Variable Range Hopping in Self-Encapsulated Carbon Features by Internal Resin Direct Laser Writing Carbonization Method

The internal resin direct laser writing carbonization(IR-DLWc) method is a simple but powerful technique that enables in-situ direct writing of self-encapsulated carbon structures within the interior of polyimide film via CO 2 infrared laser. Combined optical characterization and temperature-dependent electrical measurements were performed to study the charge transport behavior of IR-DLWc samples. The three-dimensional variable range hopping (3D-VRH) conduction model was found appropriately to explain for the temperature-dependent sheet resistance results for all the IR-DLWc samples prepared in this study, as well as the two conventional DLWc samples used for comparative research. All the IR-DLWc samples tested in this study shew much higher T0 values than conventional DLWc samples, implying highly localized electronic states.

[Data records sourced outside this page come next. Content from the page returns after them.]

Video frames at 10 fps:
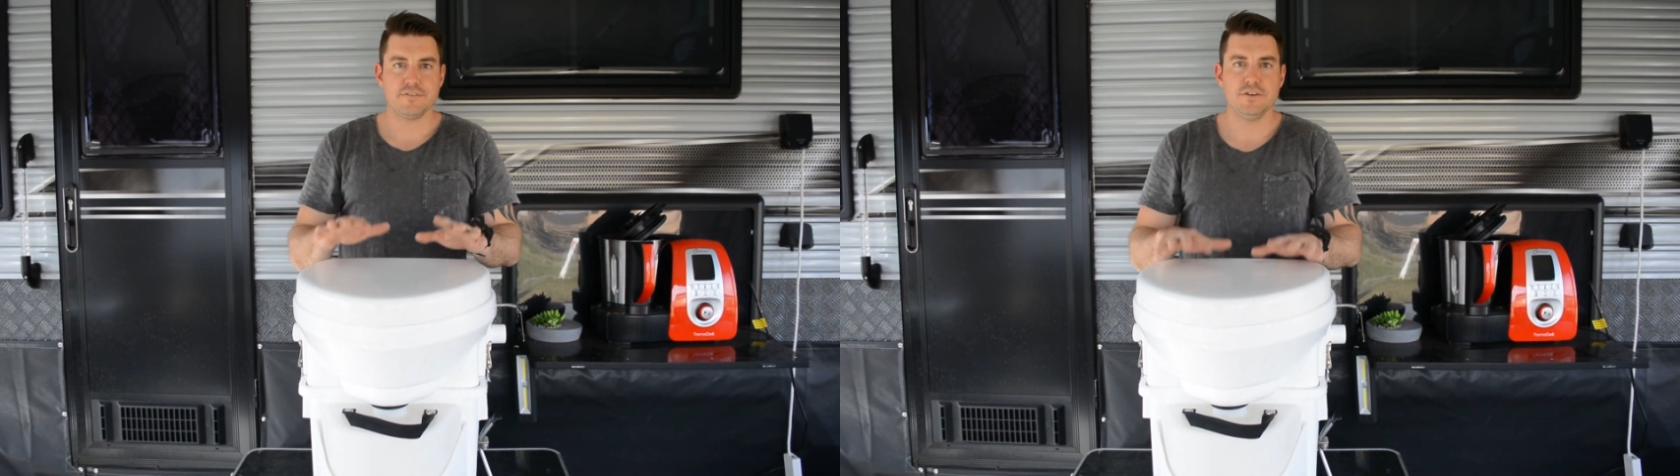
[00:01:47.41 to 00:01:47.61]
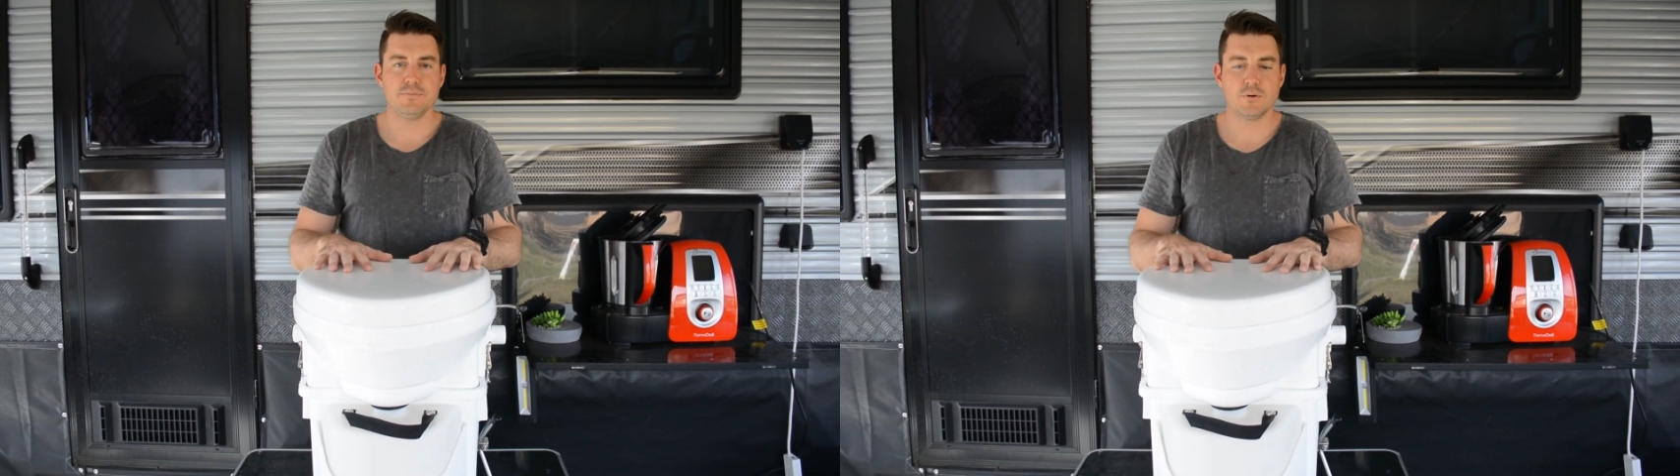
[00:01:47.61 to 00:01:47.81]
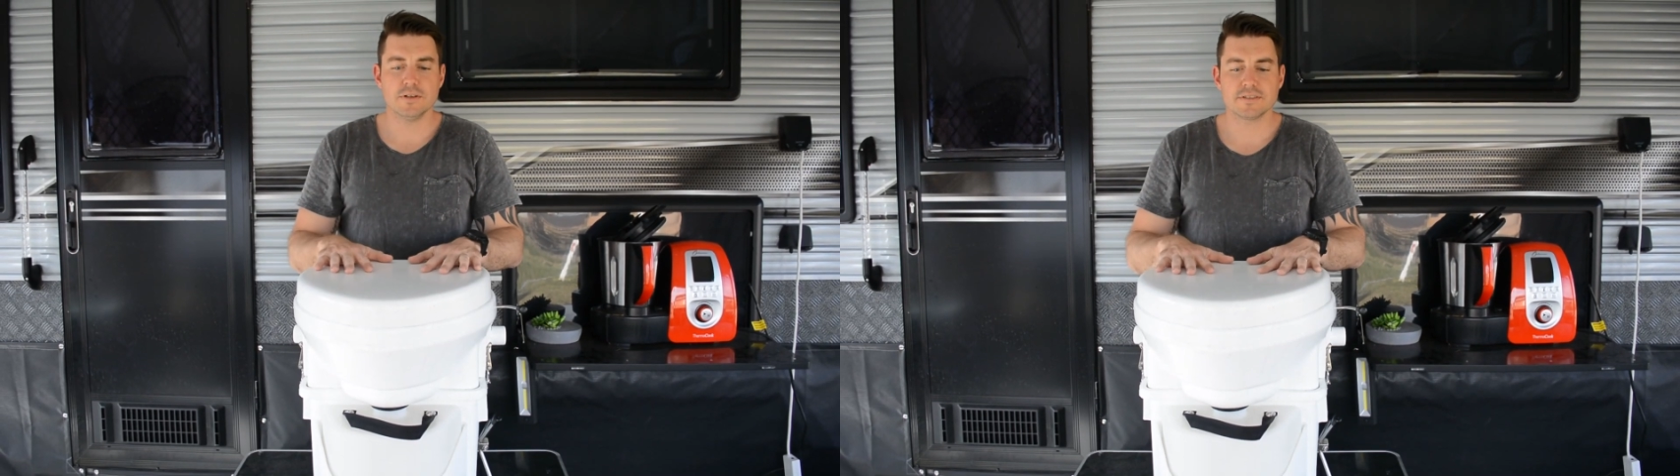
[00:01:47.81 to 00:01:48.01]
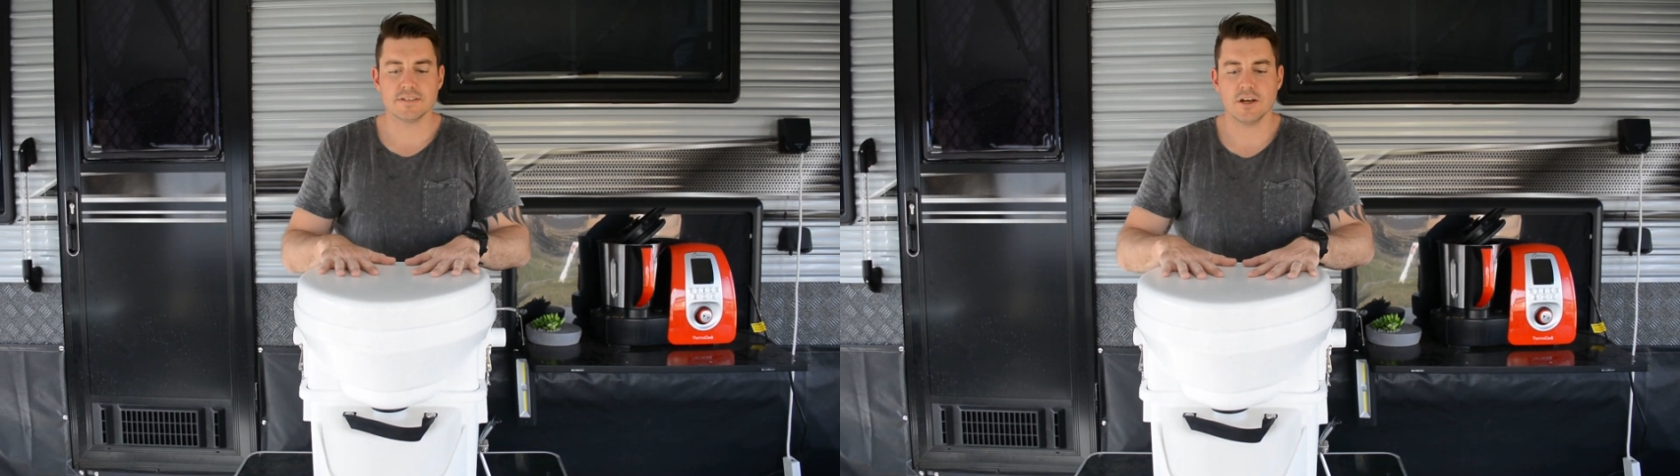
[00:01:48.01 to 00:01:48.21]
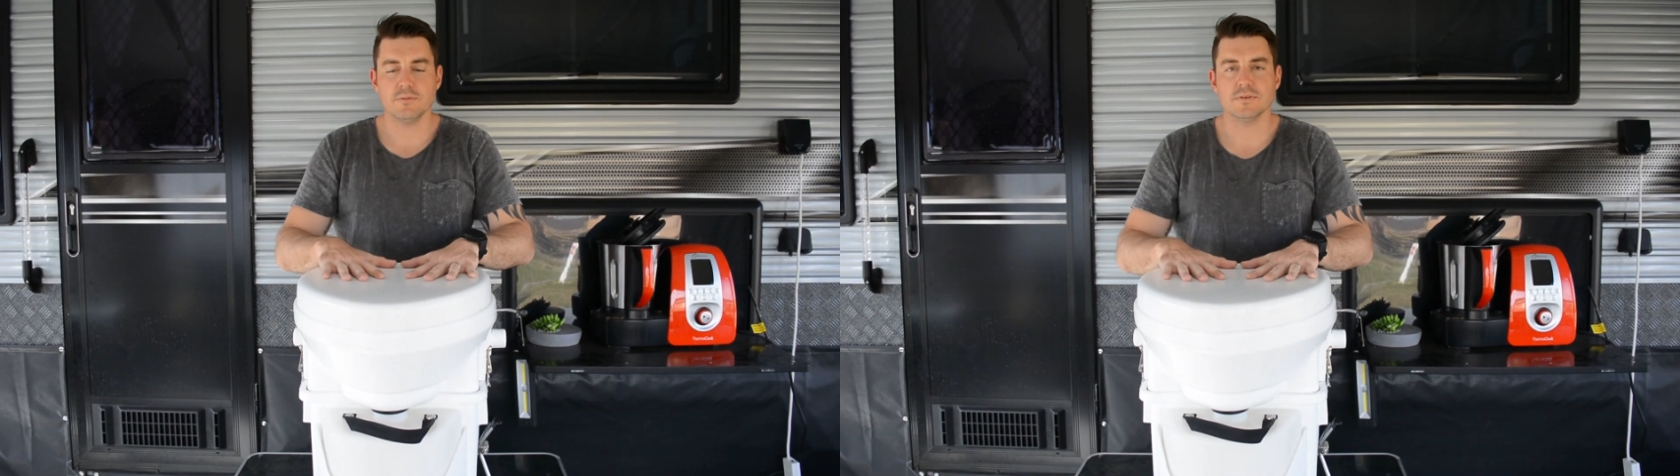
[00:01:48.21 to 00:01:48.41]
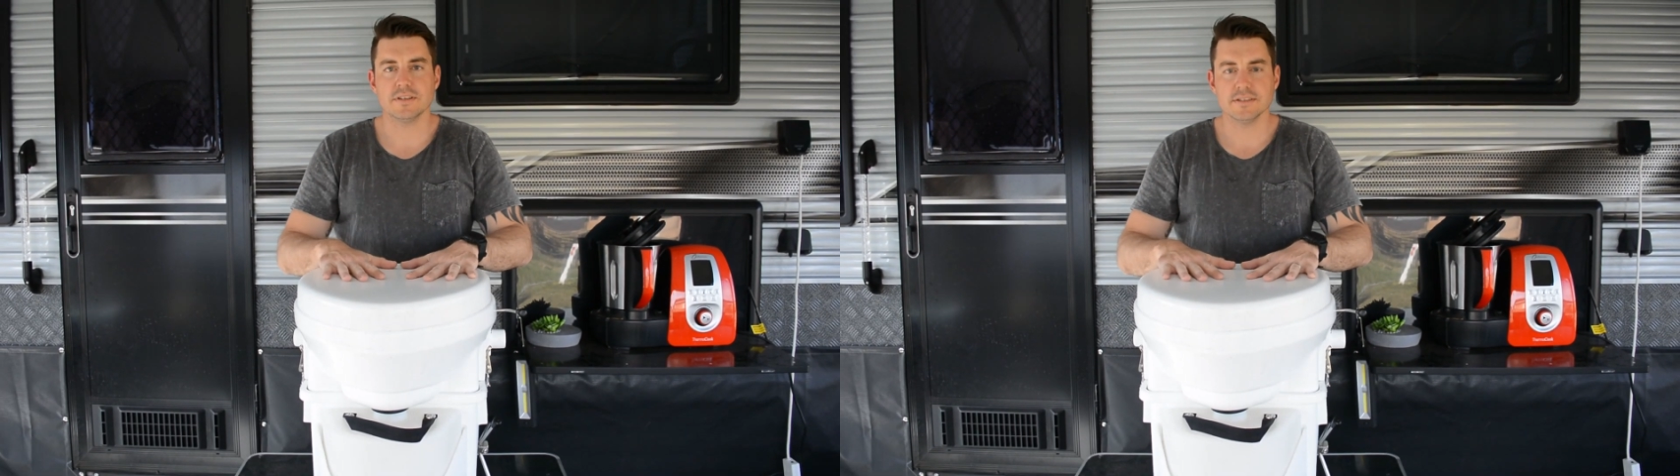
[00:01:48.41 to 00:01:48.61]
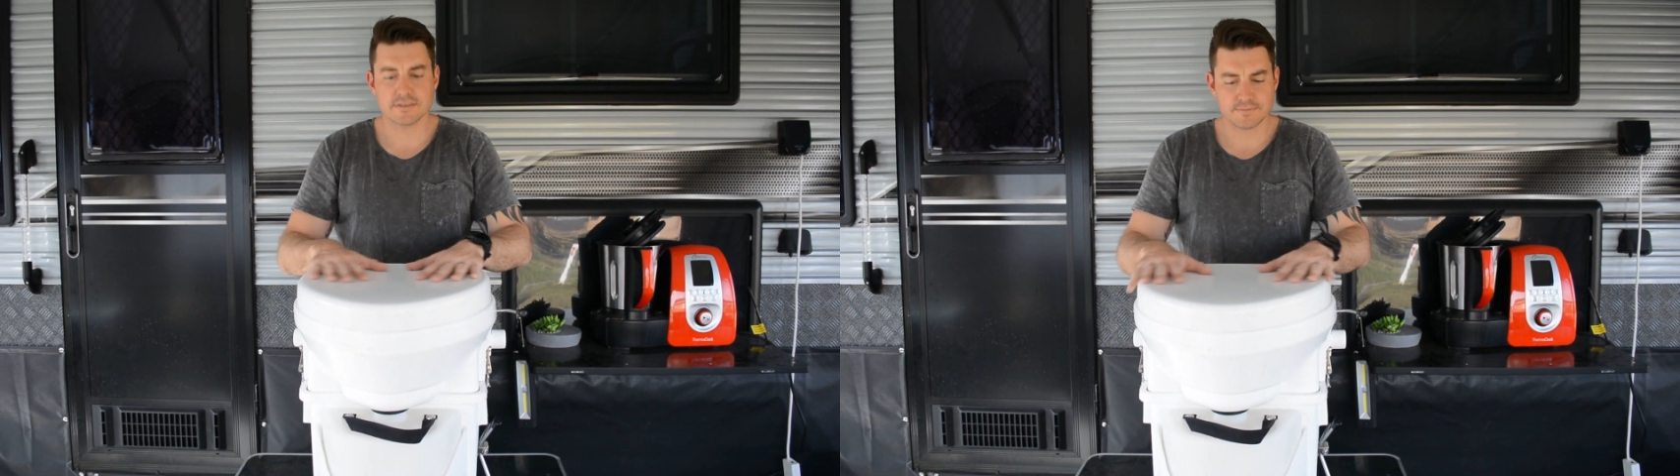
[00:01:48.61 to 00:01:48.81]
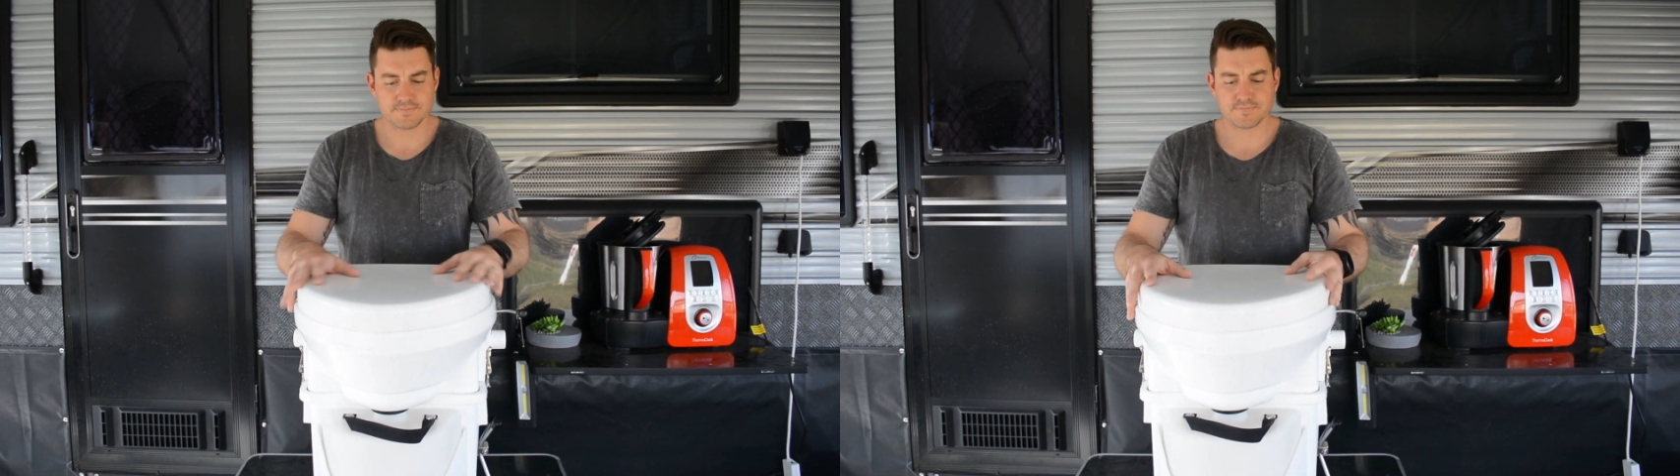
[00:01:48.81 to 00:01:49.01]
few points to note with this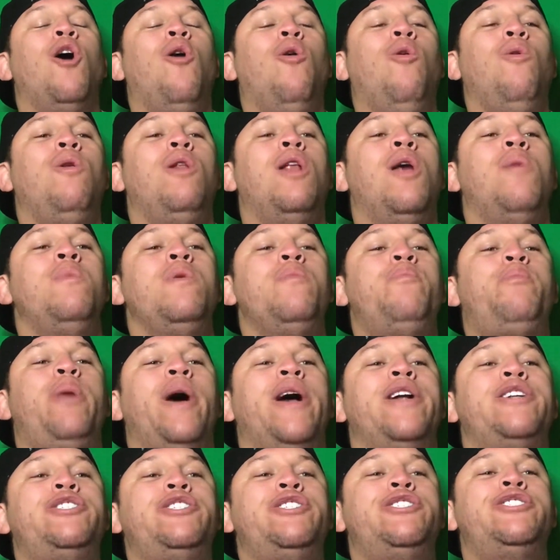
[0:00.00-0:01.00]
let me
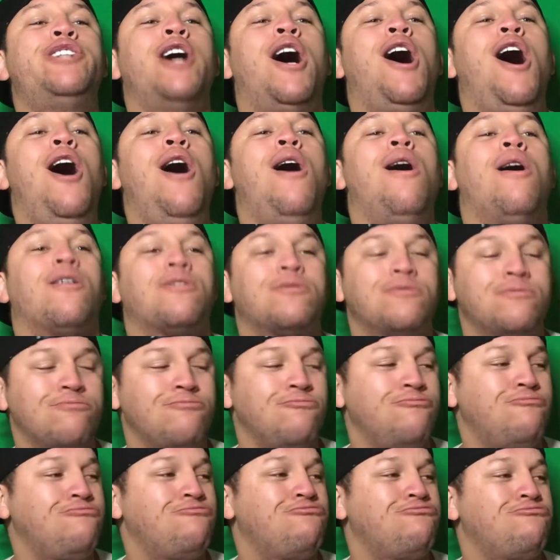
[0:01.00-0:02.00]
pet your dog.
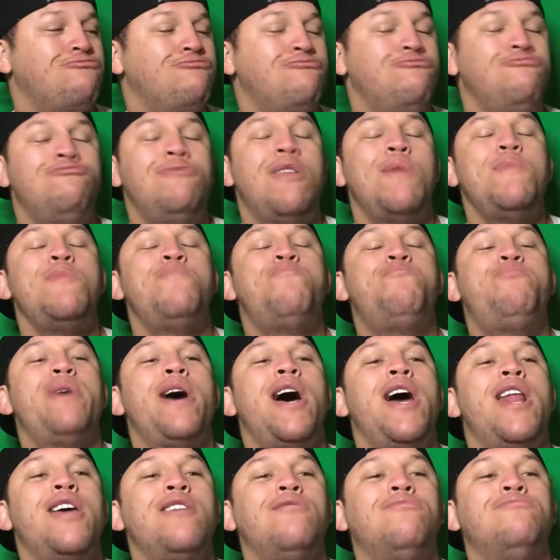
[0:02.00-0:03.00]
Let me
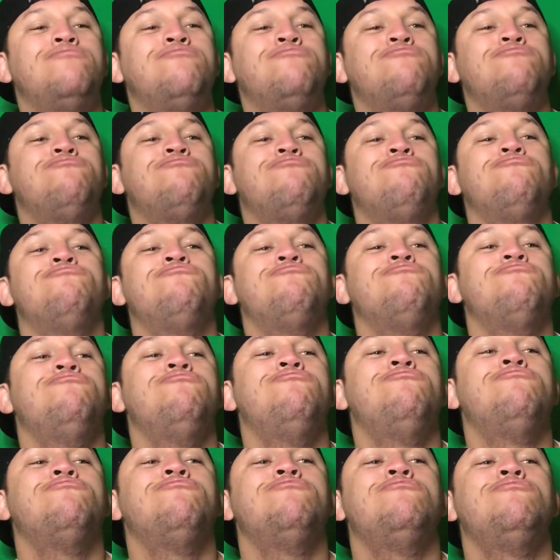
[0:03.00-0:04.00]
pet it.
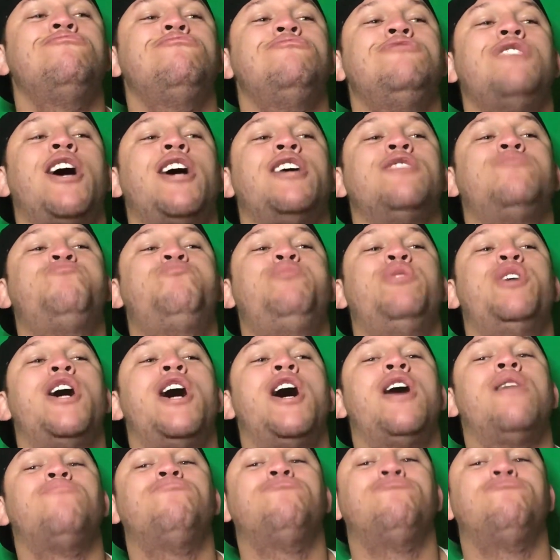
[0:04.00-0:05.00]
Nice pup.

For the first time, the conductivity decay of IR-DLWc and conventional DLWc samples being continuously monitored over a 4-year period, showing that the conductivity of DLWc samples exposed to air decayed rapidly at first and then significantly slowed down. In contrast, the IR-DLWc samples and UV-glue-encapsulated DLWc samples very unexpectedly exhibited a slightly slower initial conductivity decay rate, yet continued to decay over time, faster ultimately than the DLWc samples exposed to air, which shew the complexity of the interaction between air and laser-induced carbon materials.